▸ Assignment:
What is needed is an exact copy of the records, with the images left out.

▸ Entries provided:

● ● ● ● ●

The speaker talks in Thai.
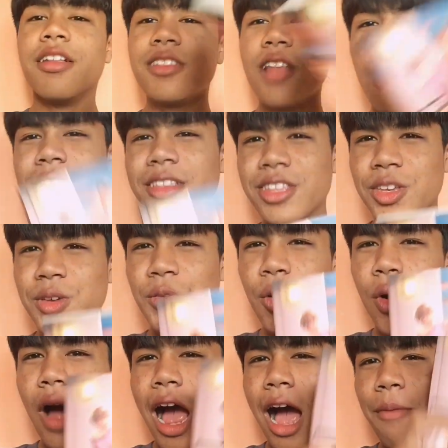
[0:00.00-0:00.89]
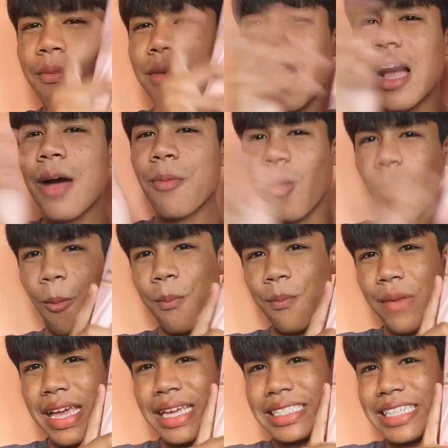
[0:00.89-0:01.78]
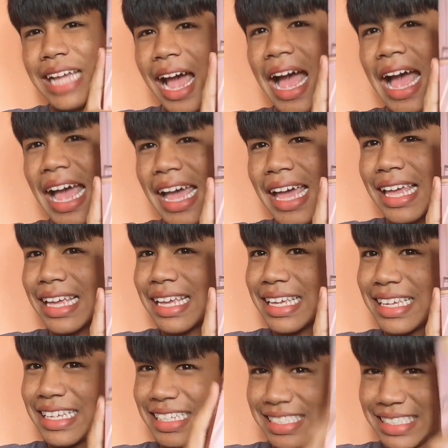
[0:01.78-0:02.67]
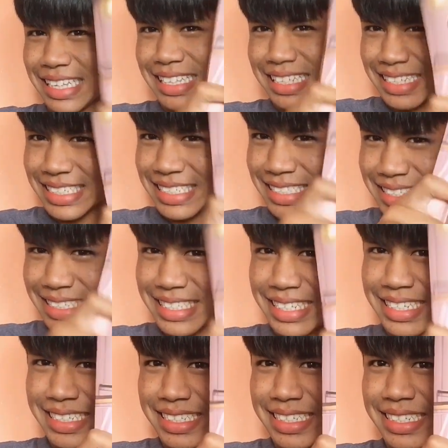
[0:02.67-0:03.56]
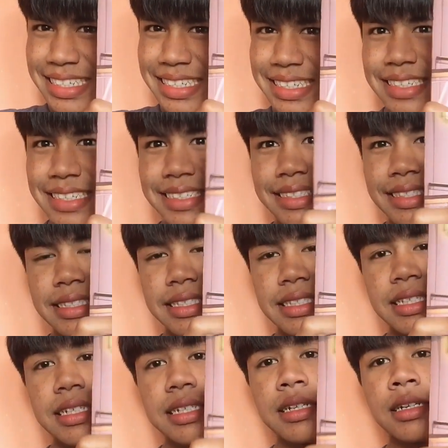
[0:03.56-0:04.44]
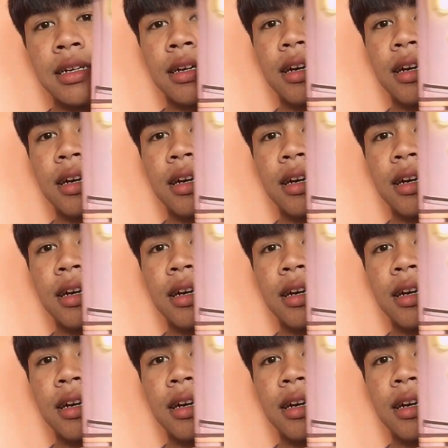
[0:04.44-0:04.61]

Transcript: not you เมื่อผมไม่ใช่ตะเดินตะเดินซึ่ง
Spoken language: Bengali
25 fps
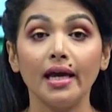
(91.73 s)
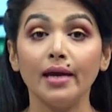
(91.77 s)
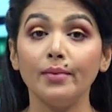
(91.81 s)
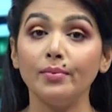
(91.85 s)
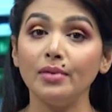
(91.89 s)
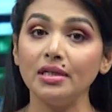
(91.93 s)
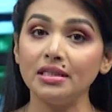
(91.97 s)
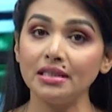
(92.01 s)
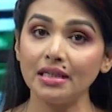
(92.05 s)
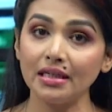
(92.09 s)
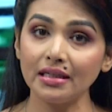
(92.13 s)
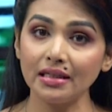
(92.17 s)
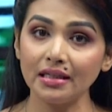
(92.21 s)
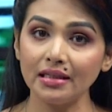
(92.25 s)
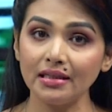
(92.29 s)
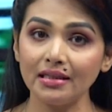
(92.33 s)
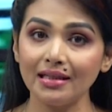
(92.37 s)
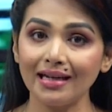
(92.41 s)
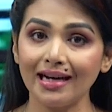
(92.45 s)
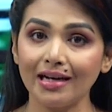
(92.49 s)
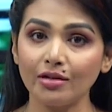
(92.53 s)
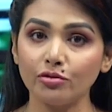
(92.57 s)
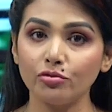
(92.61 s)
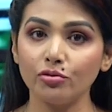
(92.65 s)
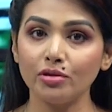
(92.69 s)
এমিটার কিনতে
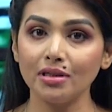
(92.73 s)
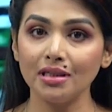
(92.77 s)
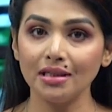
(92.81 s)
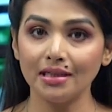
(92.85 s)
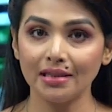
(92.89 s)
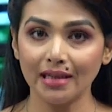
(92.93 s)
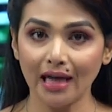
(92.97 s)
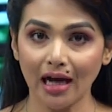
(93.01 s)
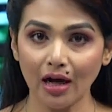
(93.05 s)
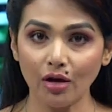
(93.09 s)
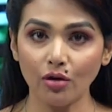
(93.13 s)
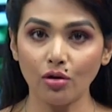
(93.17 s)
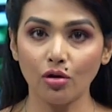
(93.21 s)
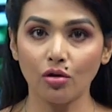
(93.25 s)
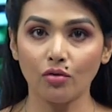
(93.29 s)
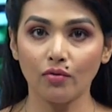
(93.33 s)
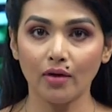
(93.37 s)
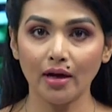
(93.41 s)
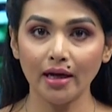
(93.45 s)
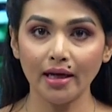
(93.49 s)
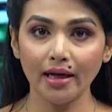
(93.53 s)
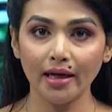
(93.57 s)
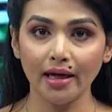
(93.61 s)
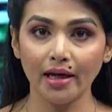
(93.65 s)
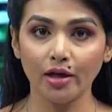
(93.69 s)
আগ্রহী না
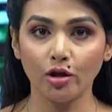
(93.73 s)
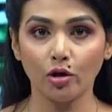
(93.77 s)
হওয়ায়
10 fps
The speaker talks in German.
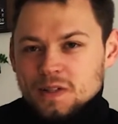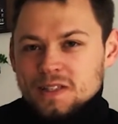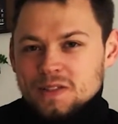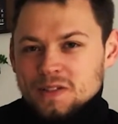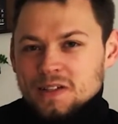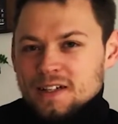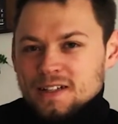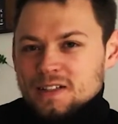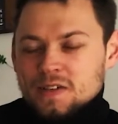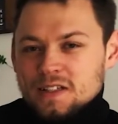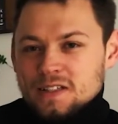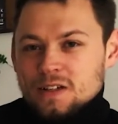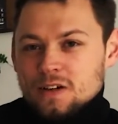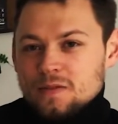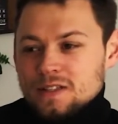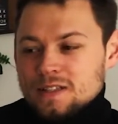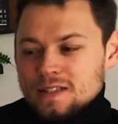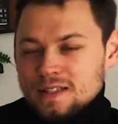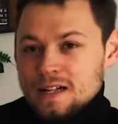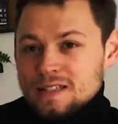Also das fand ich jetzt auch etwas
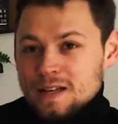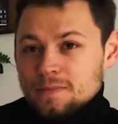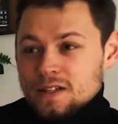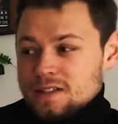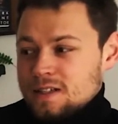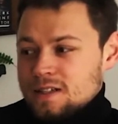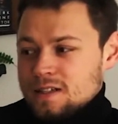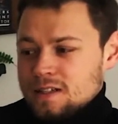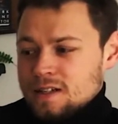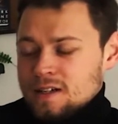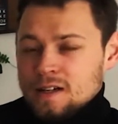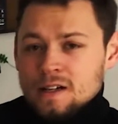seltsam tatsächlich.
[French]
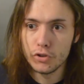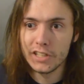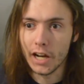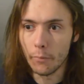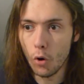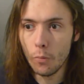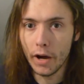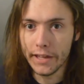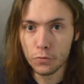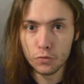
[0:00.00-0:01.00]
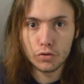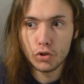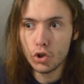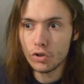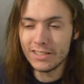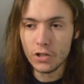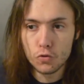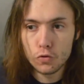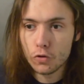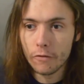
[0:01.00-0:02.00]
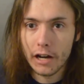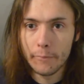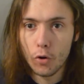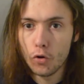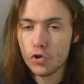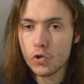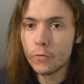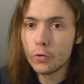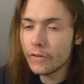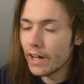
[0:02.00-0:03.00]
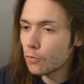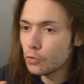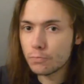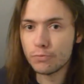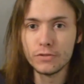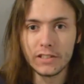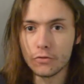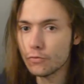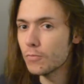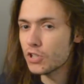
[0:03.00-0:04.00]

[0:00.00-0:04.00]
me dit clairement, bah écoute, c'est juste que vraiment, euh, je veux donner un coup de pouce et tout.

● ● ● ● ●

▸ Result:
The speaker talks in Thai.
[0:00.00-0:00.89]
[0:00.89-0:01.78]
[0:01.78-0:02.67]
[0:02.67-0:03.56]
[0:03.56-0:04.44]
[0:04.44-0:04.61]

Transcript: not you เมื่อผมไม่ใช่ตะเดินตะเดินซึ่ง
Spoken language: Bengali
25 fps
(91.73 s)
(91.77 s)
(91.81 s)
(91.85 s)
(91.89 s)
(91.93 s)
(91.97 s)
(92.01 s)
(92.05 s)
(92.09 s)
(92.13 s)
(92.17 s)
(92.21 s)
(92.25 s)
(92.29 s)
(92.33 s)
(92.37 s)
(92.41 s)
(92.45 s)
(92.49 s)
(92.53 s)
(92.57 s)
(92.61 s)
(92.65 s)
(92.69 s)
এমিটার কিনতে
(92.73 s)
(92.77 s)
(92.81 s)
(92.85 s)
(92.89 s)
(92.93 s)
(92.97 s)
(93.01 s)
(93.05 s)
(93.09 s)
(93.13 s)
(93.17 s)
(93.21 s)
(93.25 s)
(93.29 s)
(93.33 s)
(93.37 s)
(93.41 s)
(93.45 s)
(93.49 s)
(93.53 s)
(93.57 s)
(93.61 s)
(93.65 s)
(93.69 s)
আগ্রহী না
(93.73 s)
(93.77 s)
হওয়ায়
10 fps
The speaker talks in German.
Also das fand ich jetzt auch etwas
seltsam tatsächlich.
[French]
[0:00.00-0:01.00]
[0:01.00-0:02.00]
[0:02.00-0:03.00]
[0:03.00-0:04.00]

[0:00.00-0:04.00]
me dit clairement, bah écoute, c'est juste que vraiment, euh, je veux donner un coup de pouce et tout.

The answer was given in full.